**PROBLEM DETAILS:**
The answer must be a word-for-word copy of the records below, with every picture left out.

**Stored data:**
[Start of Attachment]

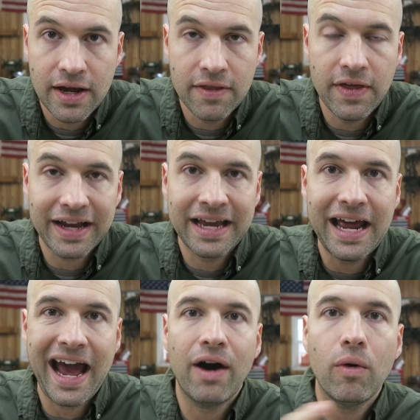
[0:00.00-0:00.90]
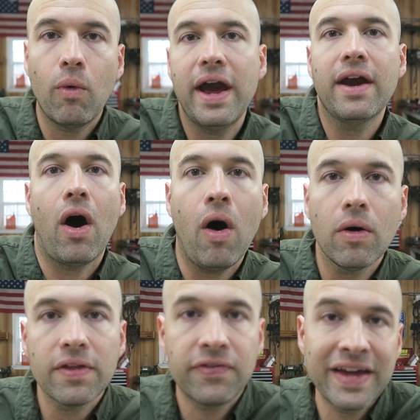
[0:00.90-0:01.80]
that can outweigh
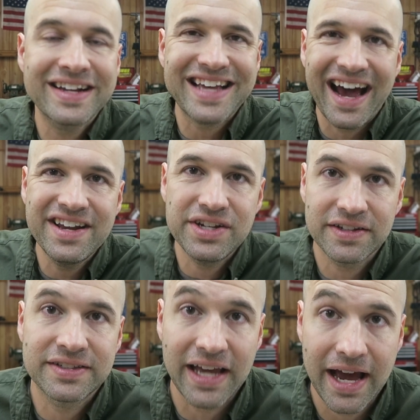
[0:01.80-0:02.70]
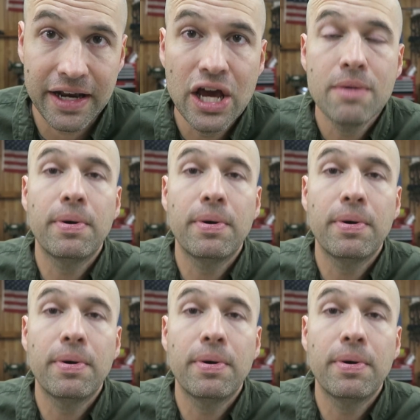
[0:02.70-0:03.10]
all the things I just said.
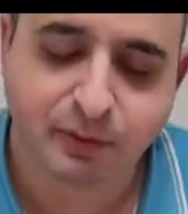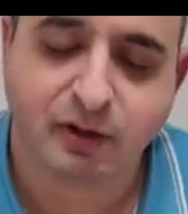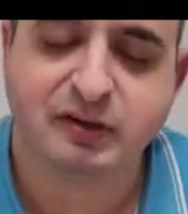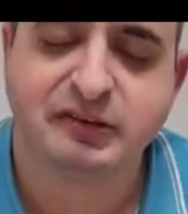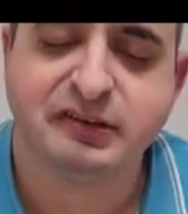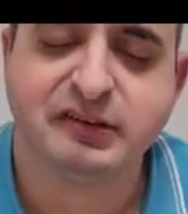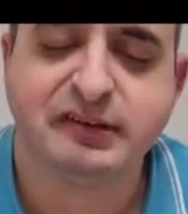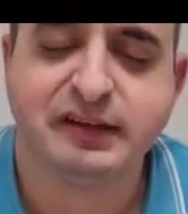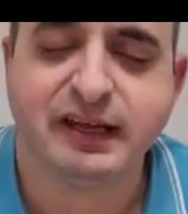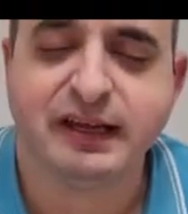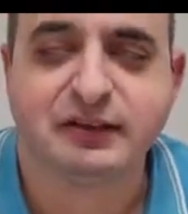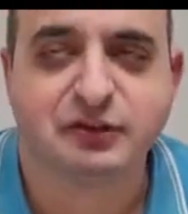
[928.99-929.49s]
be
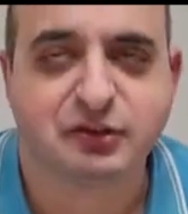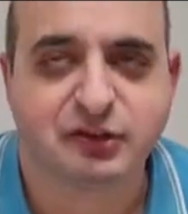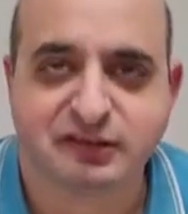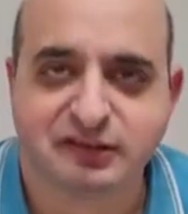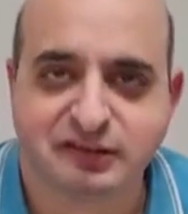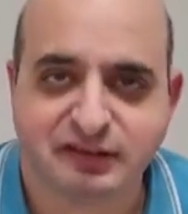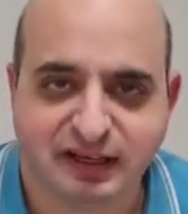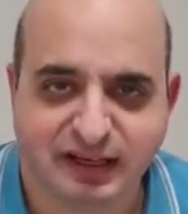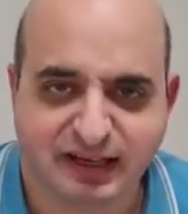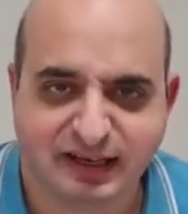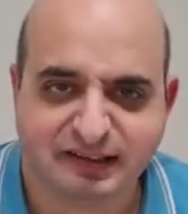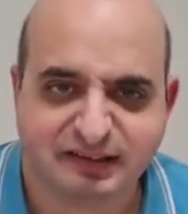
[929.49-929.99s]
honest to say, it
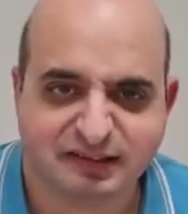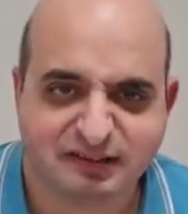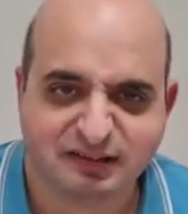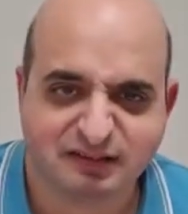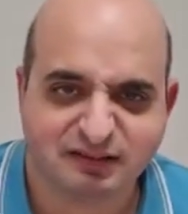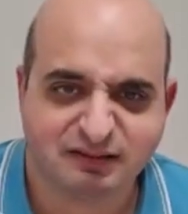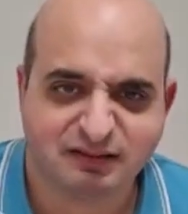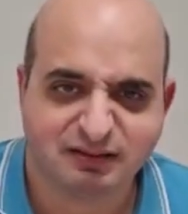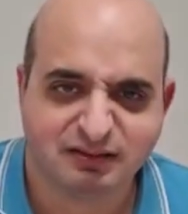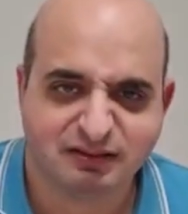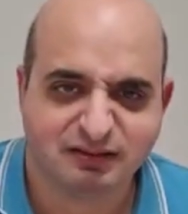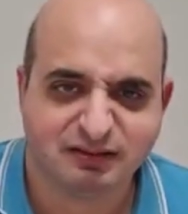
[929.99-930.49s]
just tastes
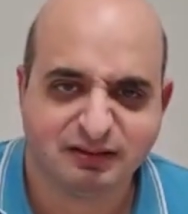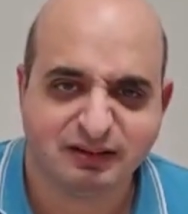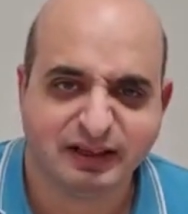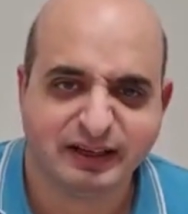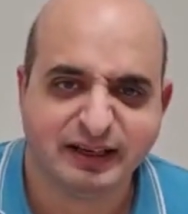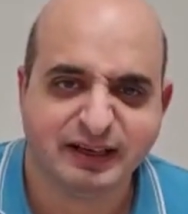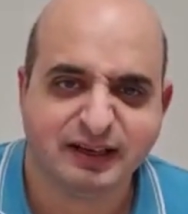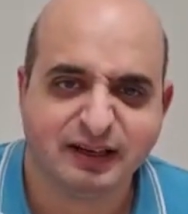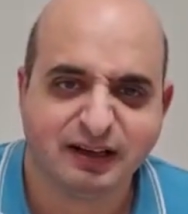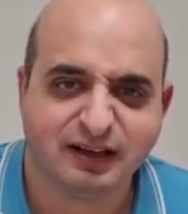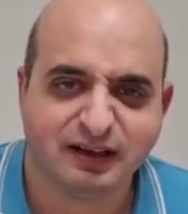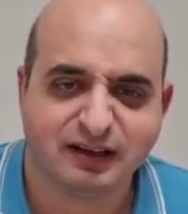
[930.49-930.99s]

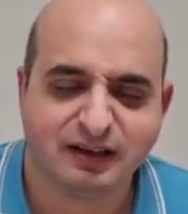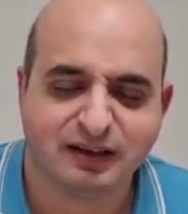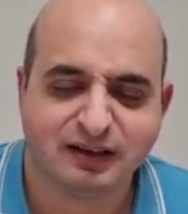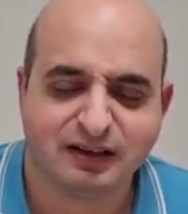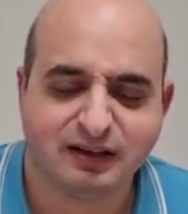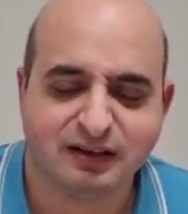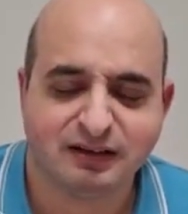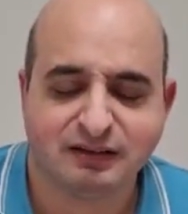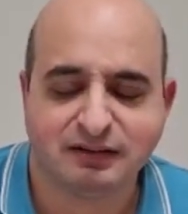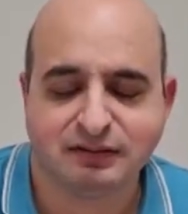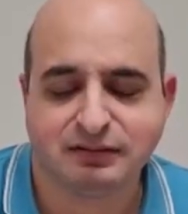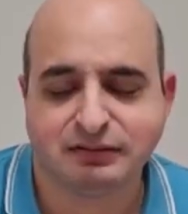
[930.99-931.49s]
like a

[End of Attachment]

**TASK OUTPUT:**
[0:00.00-0:00.90]
[0:00.90-0:01.80]
that can outweigh
[0:01.80-0:02.70]
[0:02.70-0:03.10]
all the things I just said.
[928.99-929.49s]
be
[929.49-929.99s]
honest to say, it
[929.99-930.49s]
just tastes
[930.49-930.99s]

[930.99-931.49s]
like a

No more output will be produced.